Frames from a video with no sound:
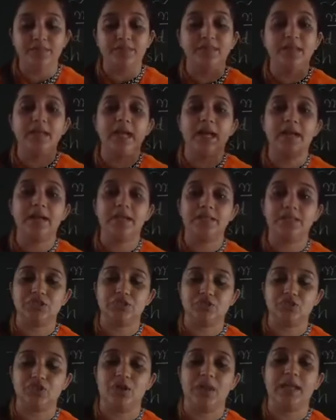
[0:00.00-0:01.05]
They are
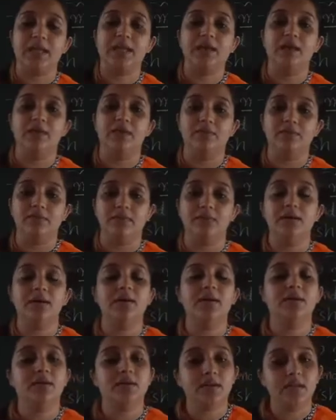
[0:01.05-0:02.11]
destroying our
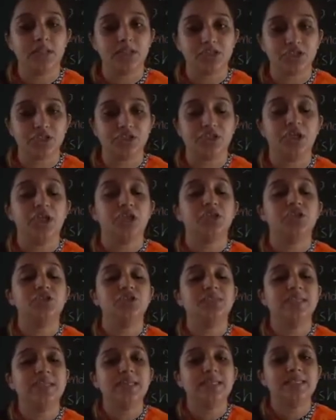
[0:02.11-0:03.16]
culture. So
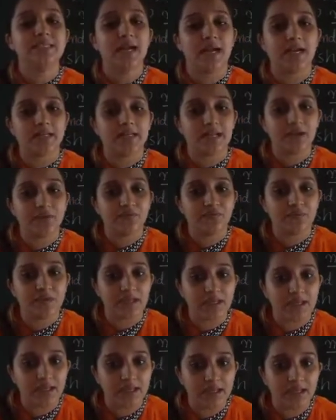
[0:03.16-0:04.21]
they started
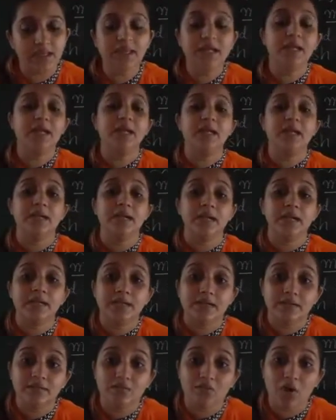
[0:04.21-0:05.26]
feeling
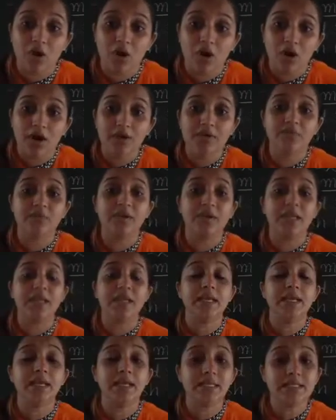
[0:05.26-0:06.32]
what?
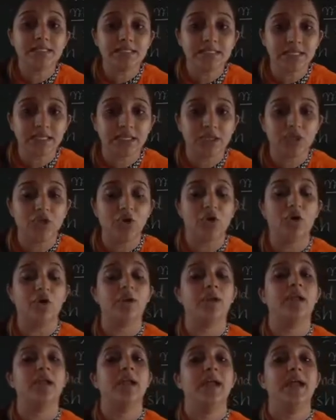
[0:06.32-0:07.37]
Feeling insecure,
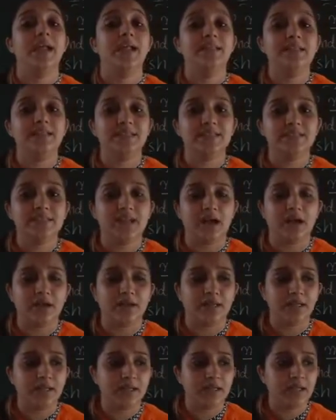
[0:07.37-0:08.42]
and they
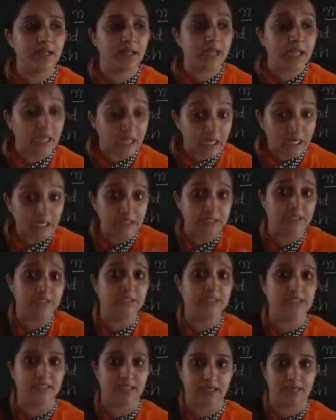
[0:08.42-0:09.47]
started hating
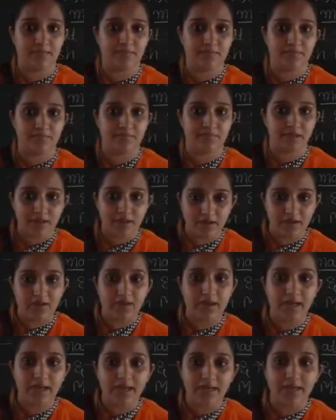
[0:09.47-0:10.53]
them,
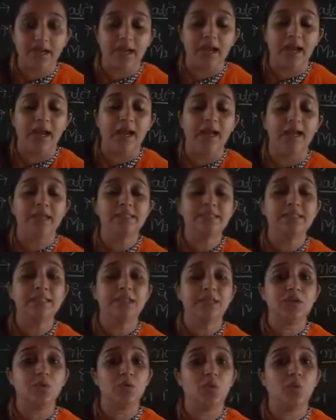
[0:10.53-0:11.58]
right? As
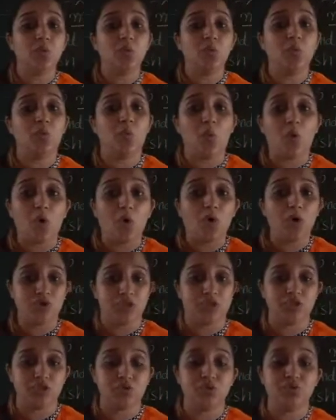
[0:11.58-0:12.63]
they don't
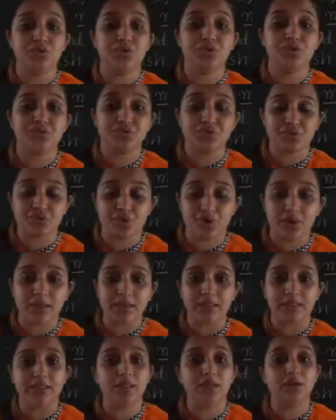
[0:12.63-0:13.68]
want to destroy
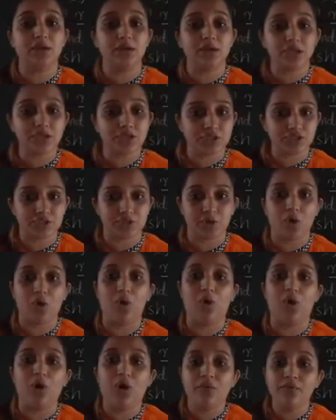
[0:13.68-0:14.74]
the culture
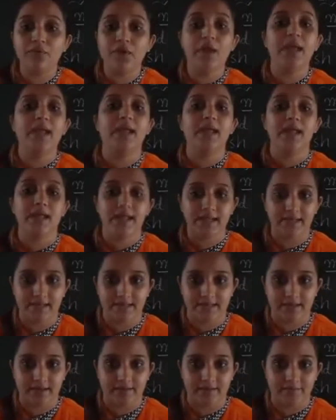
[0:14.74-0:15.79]
of
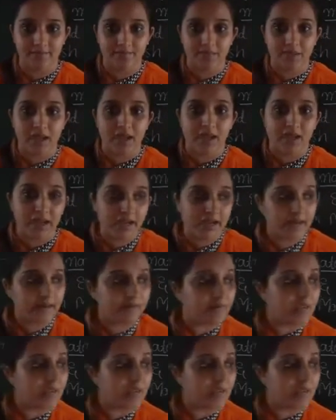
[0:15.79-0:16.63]
India, right?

* * *

* **Exercise details**:
Take the records above from the line with "[0:05.26-0:06.32]" down to their last line and please copy those lines exactly, without the pictures.

* **Response below**:
[0:05.26-0:06.32]
what?
[0:06.32-0:07.37]
Feeling insecure,
[0:07.37-0:08.42]
and they
[0:08.42-0:09.47]
started hating
[0:09.47-0:10.53]
them,
[0:10.53-0:11.58]
right? As
[0:11.58-0:12.63]
they don't
[0:12.63-0:13.68]
want to destroy
[0:13.68-0:14.74]
the culture
[0:14.74-0:15.79]
of
[0:15.79-0:16.63]
India, right?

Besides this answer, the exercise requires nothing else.